What is the issue with the following code? I am trying to declare that my custom Parser.Result type (equivalent to Except ε (σ × α)) is a monad. I know that Except ε (σ × α) is a monad, and I think I've defined pure and bind correctly wrt. it (though the utility of pure is not quite clear to me, and I may later want to not treat it as a monad...)
inductive Parser.Result σ α ε where
| success (val : α) (rest : σ)
| failure (msg : ε)
def Parser.Result.pure (input: σ) (val : α) : Parser.Result σ α ε :=
.success val input
def Parser.Result.bind : Parser.Result σ α ε -> (σ -> α -> Parser.Result σ β ε) -> Parser.Result σ β ε
| .success val rest, f => f rest val
| .failure msg, _ => .failure msg
instance Parser.Result.Monad : Monad (Parser.Result σ α ε) where
pure := Parser.Result.pure
bind := Parser.Result.bind
The error message I am getting is the following.

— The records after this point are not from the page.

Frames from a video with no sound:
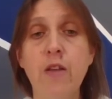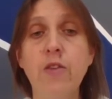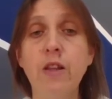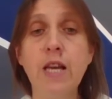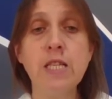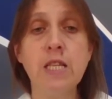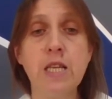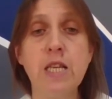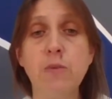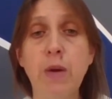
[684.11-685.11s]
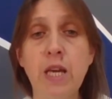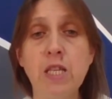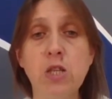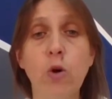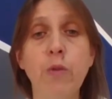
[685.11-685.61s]
the lesson is
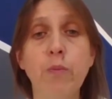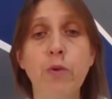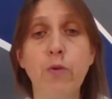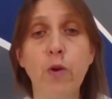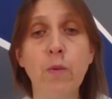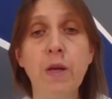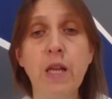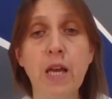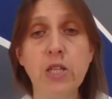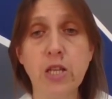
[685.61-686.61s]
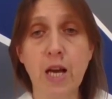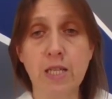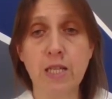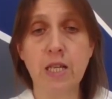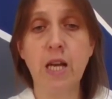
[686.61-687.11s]
based on performing a
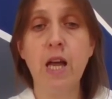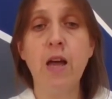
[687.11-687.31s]
task.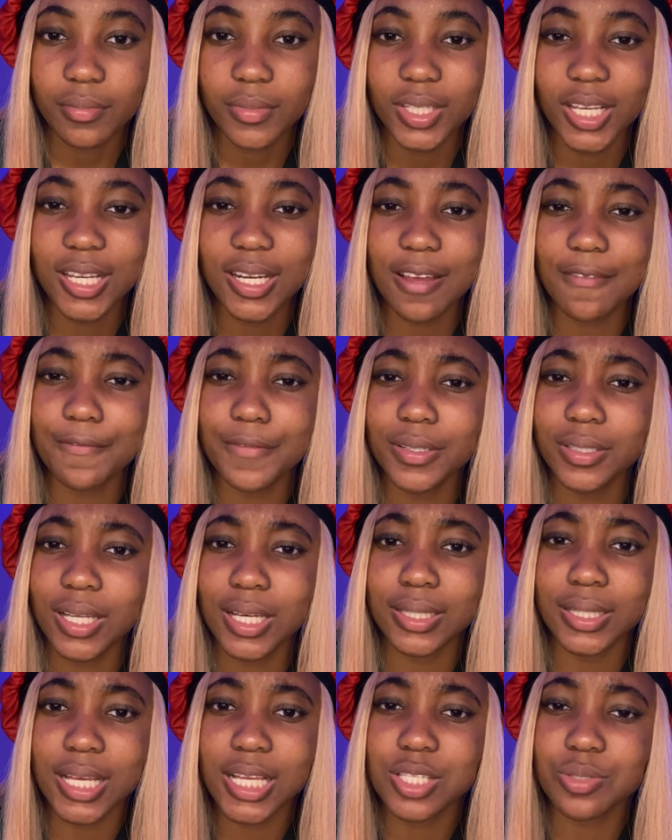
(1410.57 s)
And I feel
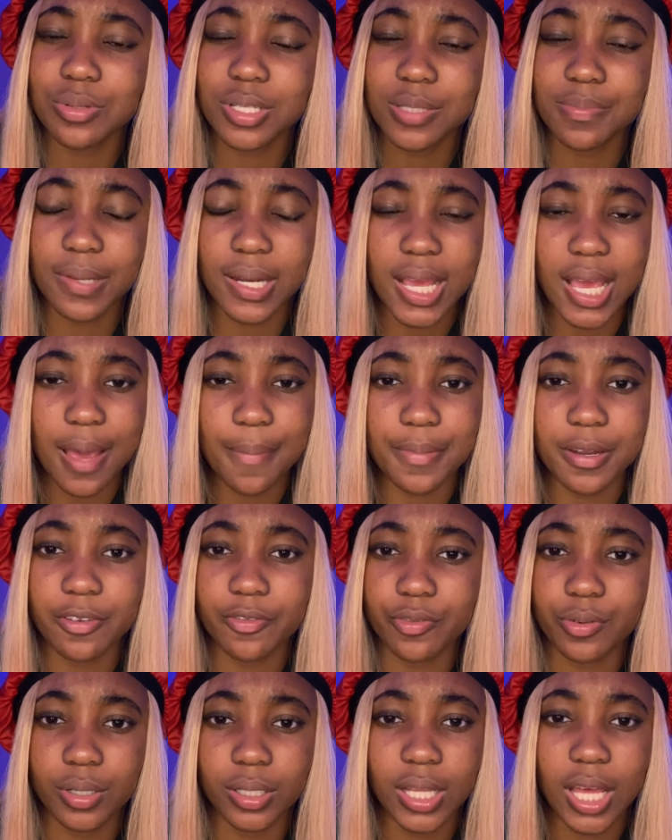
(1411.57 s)
like that's what's been happening
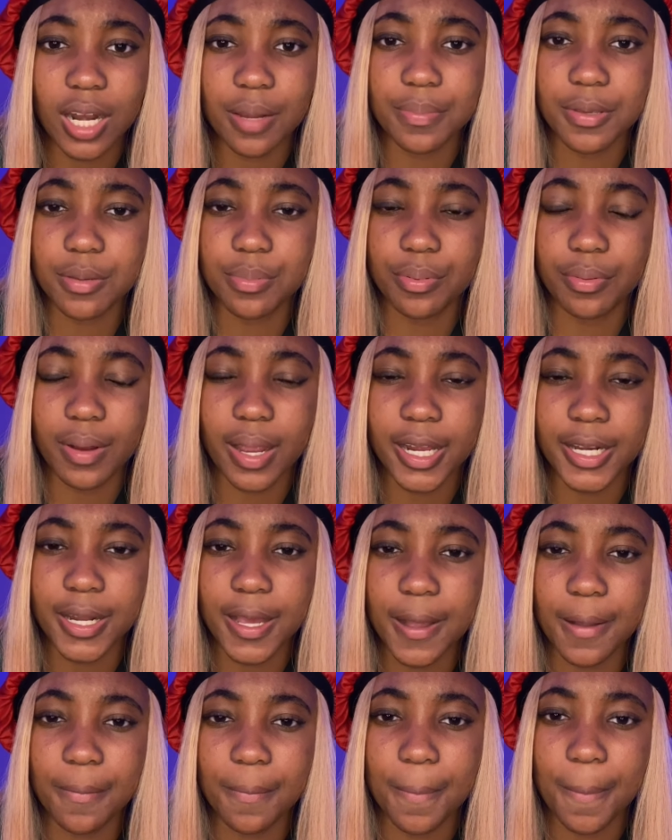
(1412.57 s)
for a lot of people right now.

Application type mismatch: The argument
Result σ α ε
has type
Sort (max (max (max 1 ?u.1599) ?u.1598) ?u.1597)
but is expected to have type
Type ?u.1596 → Type ?u.1595
in the application
Monad (Result σ α ε)Lean 4
I think what this is telling me is I need to let Parser.Result σ α ε be a function, so like... σ -> α -> Parser.Result σ α ε. But I'm not quite sure how to reconcile that with σ α being the first two arguments to Parser.Result, and being two arguments instead of one. Does anyone have some tips here?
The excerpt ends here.